パフォーマンスを最大化するために必要なことは?~Criacao Athlete College Vol.19~~

アスリート、ビジネスパーソン、教員、学生…様々なフィールドで活躍されている方々が混ざり合い、学び合う事によって、それぞれが新しい価値を創造していくことを目的として開催している Criacao Athlete College

19回目となる今回は、「スラムダンク勝利学」の著者であり、トップアスリートやトップビジネスパーソン、教育界、音楽界から熱い支持を受けている、辻秀一先生を講師としてお招きしました。

辻 秀一先生

今回は、「スポーツやビジネスなどのジャンルに関わらず、個人や組織のパフォーマンスを最大化するための心の状態『Flow』を生み出し、自分自身のライフスキルを高めていくための理論」というテーマでお話しいただきました。辻先生は、人生において質』を大切にされ、人間だけが独自に持っている『質』「心の状態」だと考えています。辻先生が考える「心」は、パフォーマンスにどのような影響を与えるのでしょうか。

講演は、前半後半の二つのトピックで構成され、互いの考えを発表し合うグループワークを挟みながら、進んでいきました。

一つ目のトピックは、スポーツをどのように考えているのかという内容です。

まず、「スポーツとは〇〇である!〇〇ではない!あなただったらこのそれぞれの空欄に何をあてはめますか?」という問いかけから始まりました。正解はありません。ぜひ考えてみてください。辻先生の考えは「スポーツとは文化である!体育ではない!」でした。文化とは、人として耕され人として心豊かに生きるための活動。スポーツの文化的価値は、医療性、芸術性、コミュニケーション性、教育性であると話され、辻先生はこれを「元気・感動・仲間・成長」という人間として重要な4つの心のビタミンと表現していました。そして、これを感じることが、スポーツが本来持つ存在意義だと語られました。参加者のほとんどの方が、これまでスポーツを言語化して表現したことはなく、改めてスポーツの価値を深く考えることができる内容でした。

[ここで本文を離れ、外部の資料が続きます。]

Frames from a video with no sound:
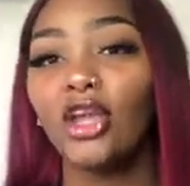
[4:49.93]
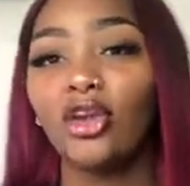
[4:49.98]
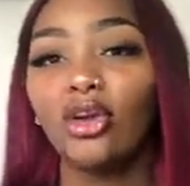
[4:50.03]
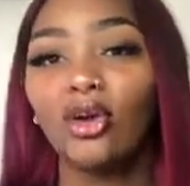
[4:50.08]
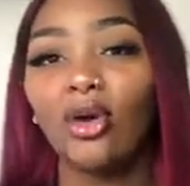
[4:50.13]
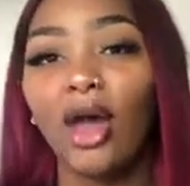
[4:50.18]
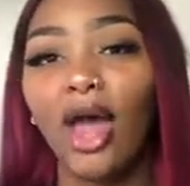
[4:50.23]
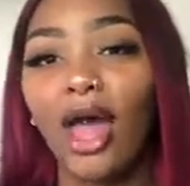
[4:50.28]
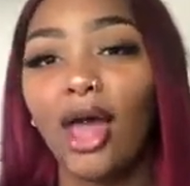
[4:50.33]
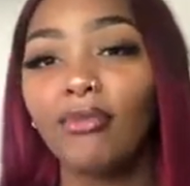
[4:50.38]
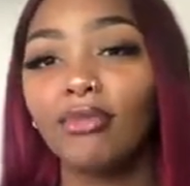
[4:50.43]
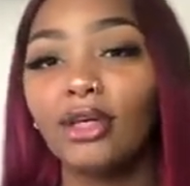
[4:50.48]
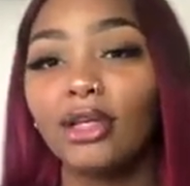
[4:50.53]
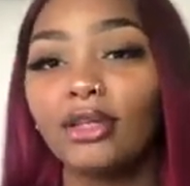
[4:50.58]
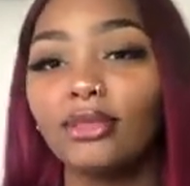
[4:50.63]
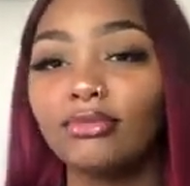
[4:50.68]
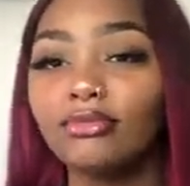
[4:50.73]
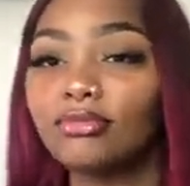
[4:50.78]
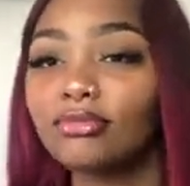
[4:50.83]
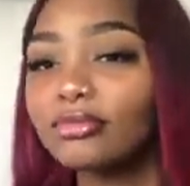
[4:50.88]
you know, have
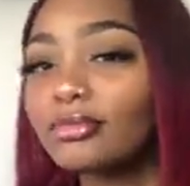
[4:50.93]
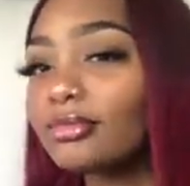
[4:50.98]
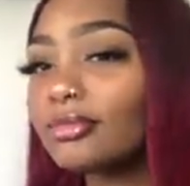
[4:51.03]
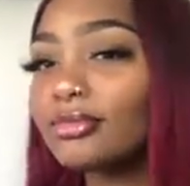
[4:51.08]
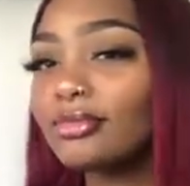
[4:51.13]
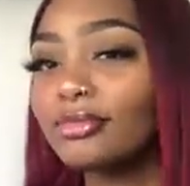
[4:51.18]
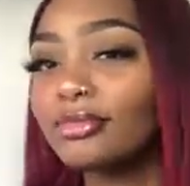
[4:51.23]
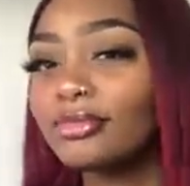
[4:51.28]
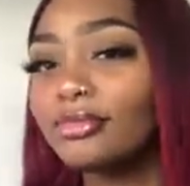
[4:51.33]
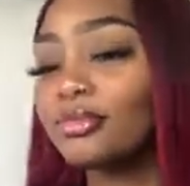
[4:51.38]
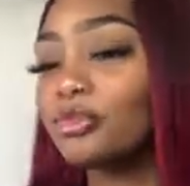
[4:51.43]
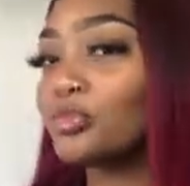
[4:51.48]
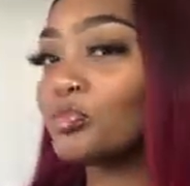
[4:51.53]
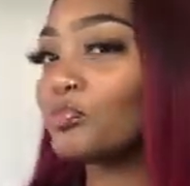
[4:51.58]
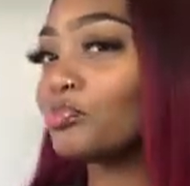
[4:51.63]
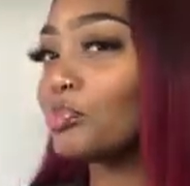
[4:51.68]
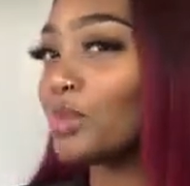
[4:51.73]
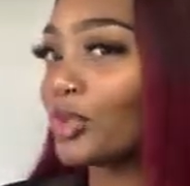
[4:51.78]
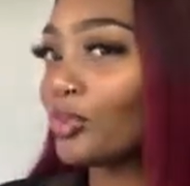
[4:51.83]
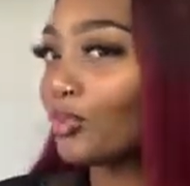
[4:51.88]
it
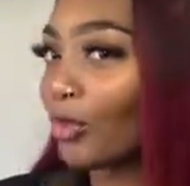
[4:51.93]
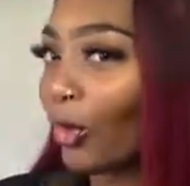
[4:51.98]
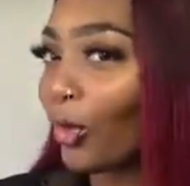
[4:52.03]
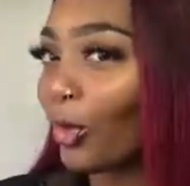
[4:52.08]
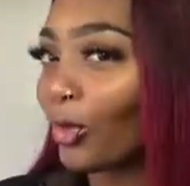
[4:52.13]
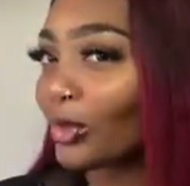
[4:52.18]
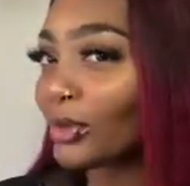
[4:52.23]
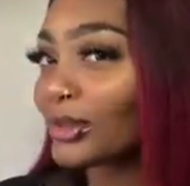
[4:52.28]
be wrong.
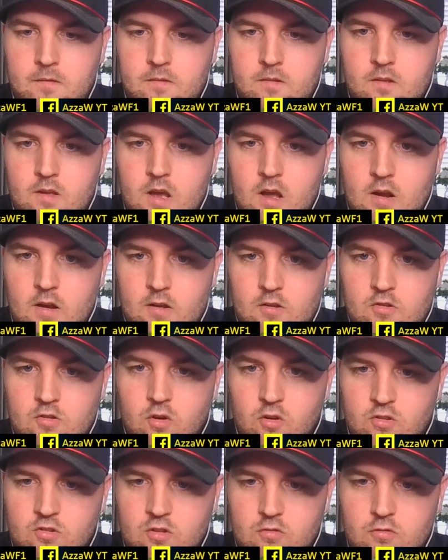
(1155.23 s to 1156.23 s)
And it's
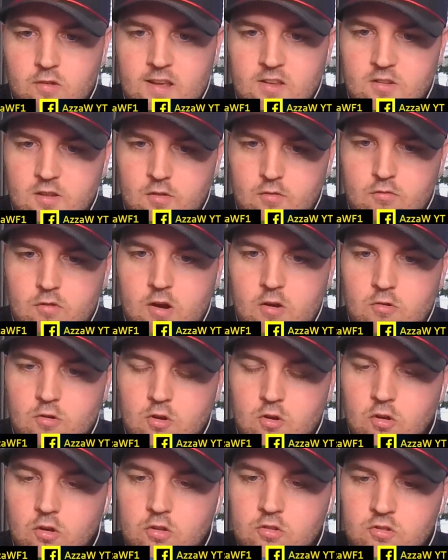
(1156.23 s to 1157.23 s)
nice to race this road
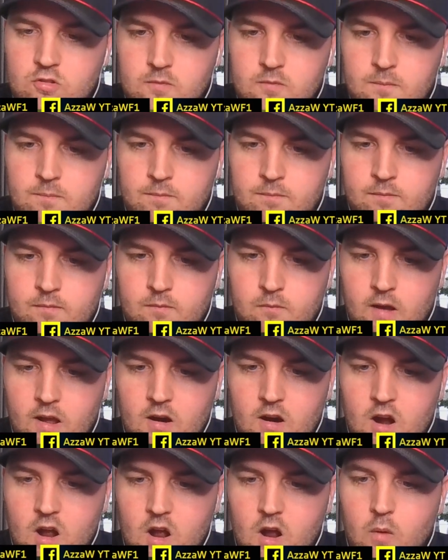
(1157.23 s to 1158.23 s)
course.
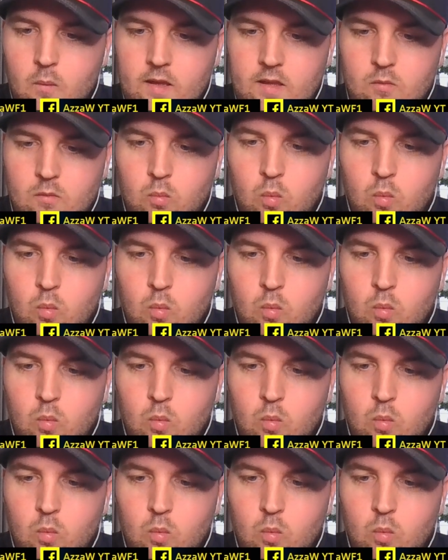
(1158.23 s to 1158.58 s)
Where are we?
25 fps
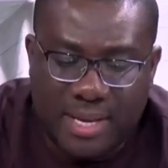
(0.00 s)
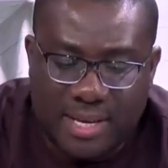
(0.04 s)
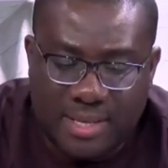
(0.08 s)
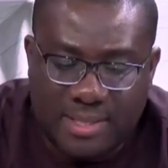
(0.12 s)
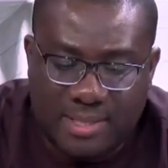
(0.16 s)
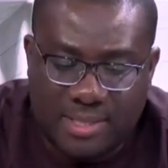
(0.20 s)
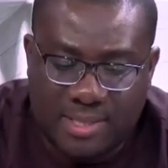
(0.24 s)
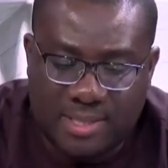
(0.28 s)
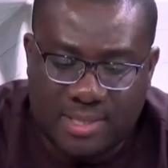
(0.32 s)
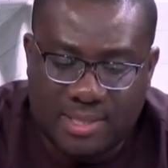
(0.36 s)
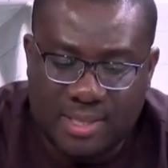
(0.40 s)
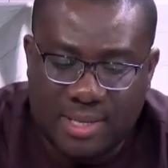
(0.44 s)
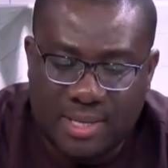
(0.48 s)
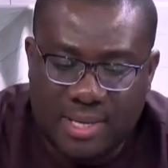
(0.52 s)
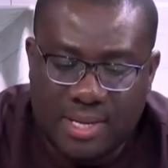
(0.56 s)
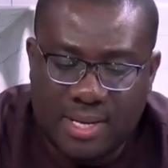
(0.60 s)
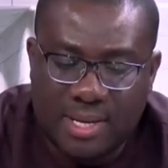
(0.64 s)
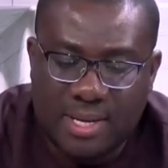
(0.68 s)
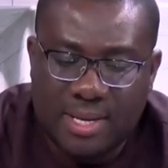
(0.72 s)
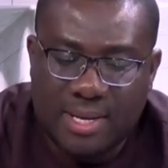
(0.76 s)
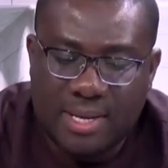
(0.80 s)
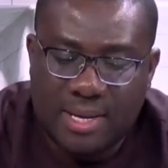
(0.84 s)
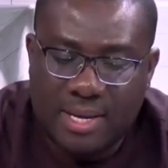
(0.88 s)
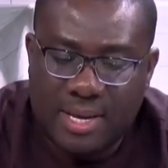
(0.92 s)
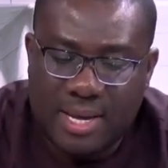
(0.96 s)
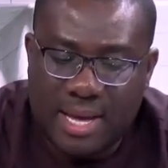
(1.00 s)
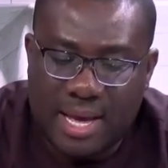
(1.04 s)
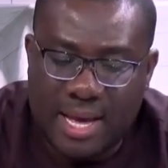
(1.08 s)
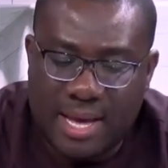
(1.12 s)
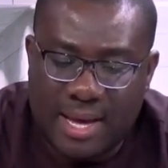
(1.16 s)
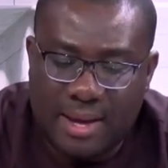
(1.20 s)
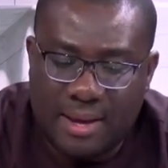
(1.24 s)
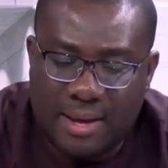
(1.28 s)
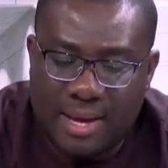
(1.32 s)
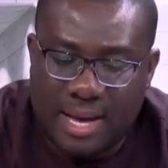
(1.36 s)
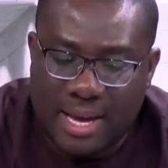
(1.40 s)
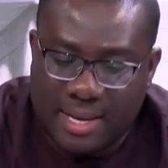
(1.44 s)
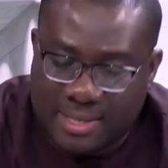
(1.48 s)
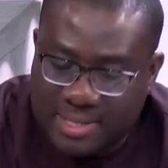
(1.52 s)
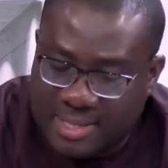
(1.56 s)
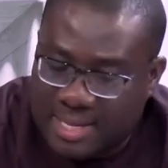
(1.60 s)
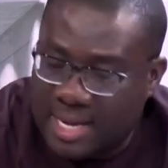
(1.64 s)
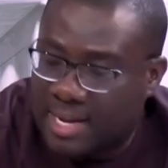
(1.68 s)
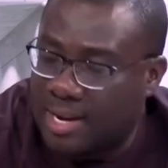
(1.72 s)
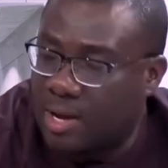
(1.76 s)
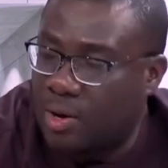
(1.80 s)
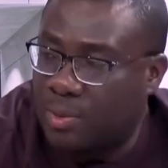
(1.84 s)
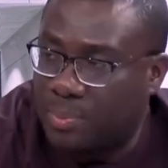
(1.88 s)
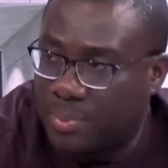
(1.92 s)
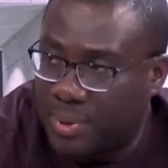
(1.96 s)
each
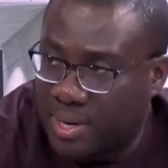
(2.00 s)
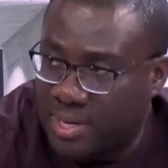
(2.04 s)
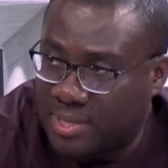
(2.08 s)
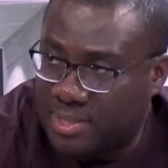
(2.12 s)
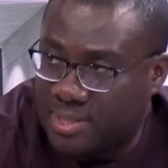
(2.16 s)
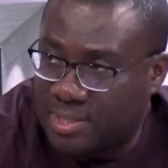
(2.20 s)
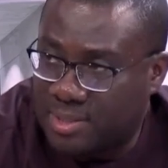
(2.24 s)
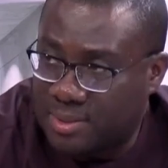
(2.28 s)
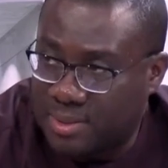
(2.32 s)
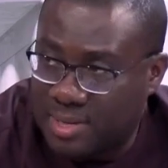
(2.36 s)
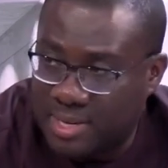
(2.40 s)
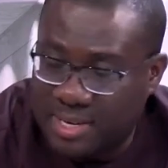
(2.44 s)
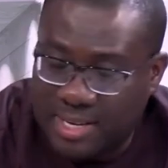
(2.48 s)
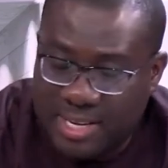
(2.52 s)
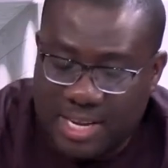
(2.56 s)
external branch.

二つ目のトピックでは、辻先生の専門分野であるセルフマネジメント、心をどうマネジメントしていくか、脳のトレーニング、脳の習慣についてお話しいただきました。これらがどのスポーツでもものすごく重要視されていることであり、さらにはビジネスにも共通している分野であることが納得できる内容となっていました。

心の状態が乱れているとき、パフォーマンスにどのような影響が表れるか、考えてみてください。集中できなかったり、判断力・決断力が鈍ったりした経験はないでしょうか。こういった経験からも、心の乱れによってパフォーマンスの質が落ちることがイメージできます。講演では、辻先生がこれまでメンタルトレーニングを行った方のスポーツやビジネスの分野を具体例として、心とパフォーマンスの関係性をイメージし、どんな種類のスポーツにもどんなビジネスにも、心のトレーニングが必要であるということを話していただきました。

その中で辻先生が繰り返し口に出していた言葉は「ライフスキル」という言葉。これは「思考の習慣」ということです。「ライフスキル=思考の習慣」を鍛えることで自分の心を整える(セルフマネジメント)力がつき、パフォーマンスが上がります。そのためのポイントとなる心の状態の一つ『Flow(揺らがず、とらわれず、機嫌よく)』です。『Flow』状態の時、パフォーマンスにはどんなことが起きるでしょうか。CACの時には、一人20個考えてみました。あなたの頭に浮かんだその一つ一つが『Flowの価値』です。

辻先生の話から、パフォーマンスを上げるためには、心の状態が重要であり、心の状態を整えるためには、自分自身を磨くことや自分で自分の質を高めることが大切だと気付かされました。


アスリートやスポーツ関係の参加者が多い中、これまでスポーツとはほとんど関わりを持ってこなかったというビジネスパーソンの方がいらっしゃいました。その方から、「これまでスポーツとは無縁だったが、今回このCACに参加したことで、スポーツとビジネスというジャンルが異なるものでも共通して大切とされていることがあると知ることができた。参加して良かった」というお言葉をいただきました。アスリート、ビジネスパーソン、教員、学生…様々なフィールドで活躍されている方たちが混ざり合い、互いの経験や考えに触れることで、刺激や学びを得ることができた素晴らしい会となりました。

辻先生から頂いた、「ライフスキル」の鍛えるポイントの一部である「機嫌の良さ(Flow)の価値」「今に生きる」「笑顔を大事にする」「一生懸命を楽しむ」「ありがたい」というキーワードは多くの参加者の心に残ったのではないかと思います。様々なフィールドにおいて心とパフォーマンスの関係性を感じることができた、心の状態を整えることでの自身の可能性にわくわくすることができた、さらには参加者のみなさんが笑顔でご機嫌になったアスリートカレッジでした。